** Goal of the exercise **
Without including any images, repeat the listing below exactly.

** Excerpted data **
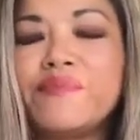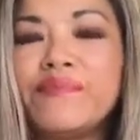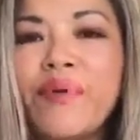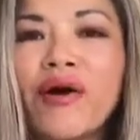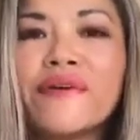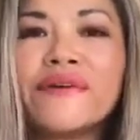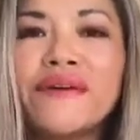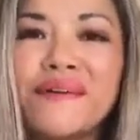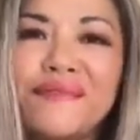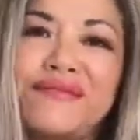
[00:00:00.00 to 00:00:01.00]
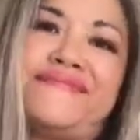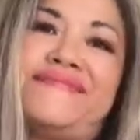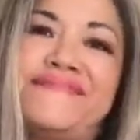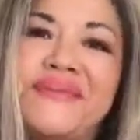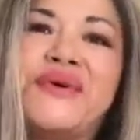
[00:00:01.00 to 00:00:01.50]
part of
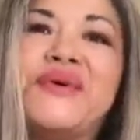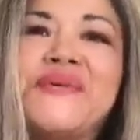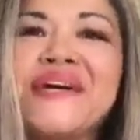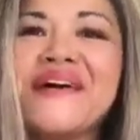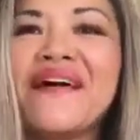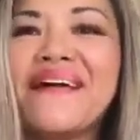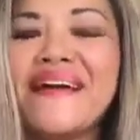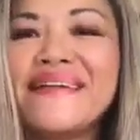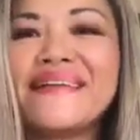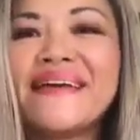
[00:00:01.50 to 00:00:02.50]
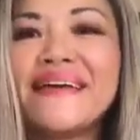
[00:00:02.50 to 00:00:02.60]
who we are, and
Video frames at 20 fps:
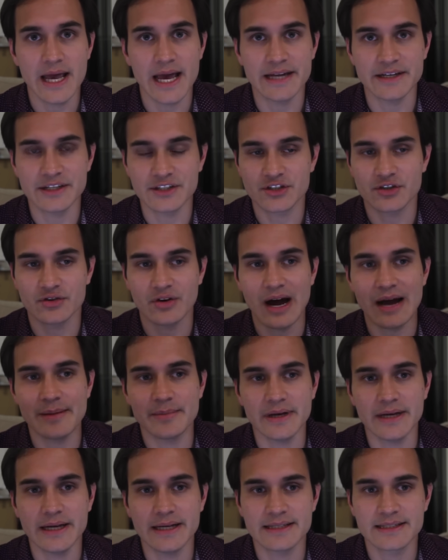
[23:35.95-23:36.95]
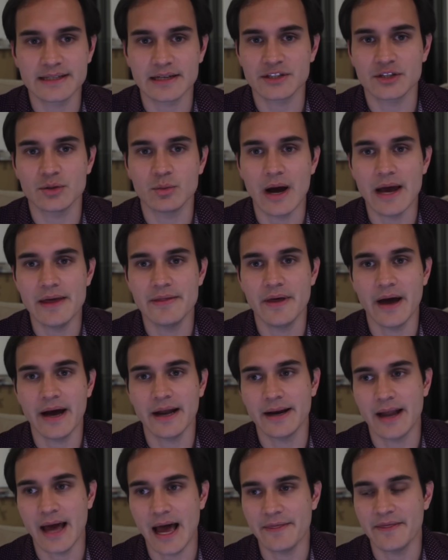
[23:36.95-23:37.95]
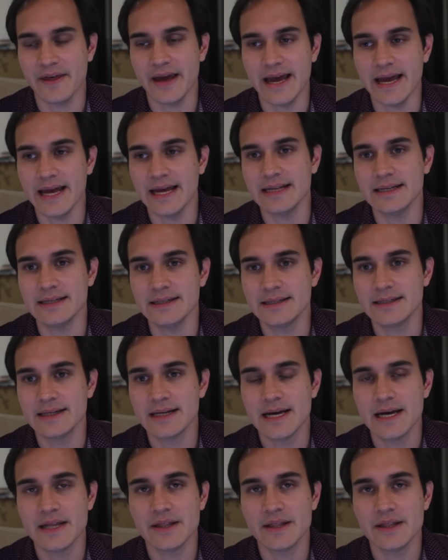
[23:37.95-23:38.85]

and describe it in such a way that at the end,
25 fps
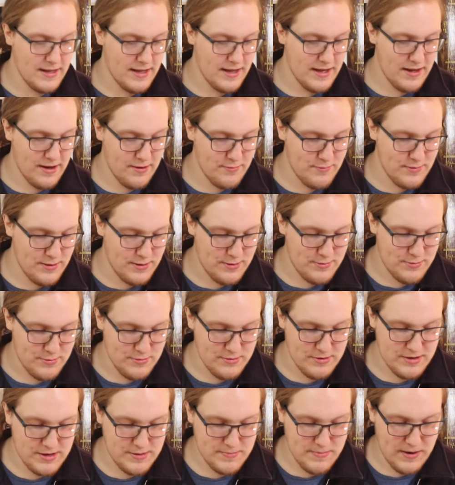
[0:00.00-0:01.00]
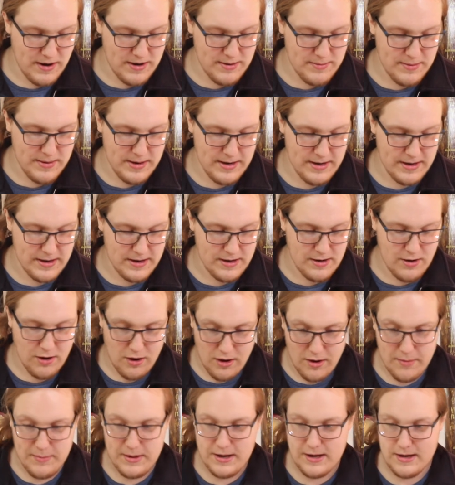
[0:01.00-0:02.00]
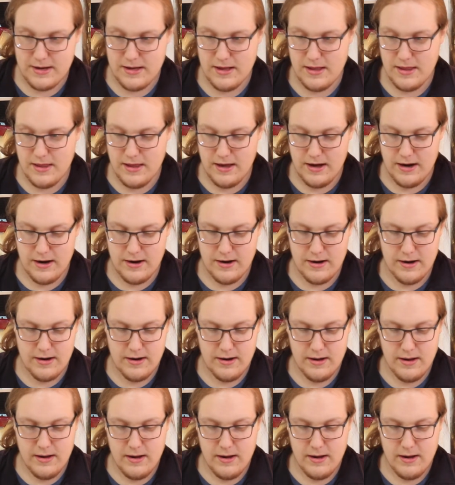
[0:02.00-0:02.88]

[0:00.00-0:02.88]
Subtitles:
a really cool Spider-Man comic there.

** Reply to the task **
[00:00:00.00 to 00:00:01.00]
[00:00:01.00 to 00:00:01.50]
part of
[00:00:01.50 to 00:00:02.50]
[00:00:02.50 to 00:00:02.60]
who we are, and
Video frames at 20 fps:
[23:35.95-23:36.95]
[23:36.95-23:37.95]
[23:37.95-23:38.85]

and describe it in such a way that at the end,
25 fps
[0:00.00-0:01.00]
[0:01.00-0:02.00]
[0:02.00-0:02.88]

[0:00.00-0:02.88]
Subtitles:
a really cool Spider-Man comic there.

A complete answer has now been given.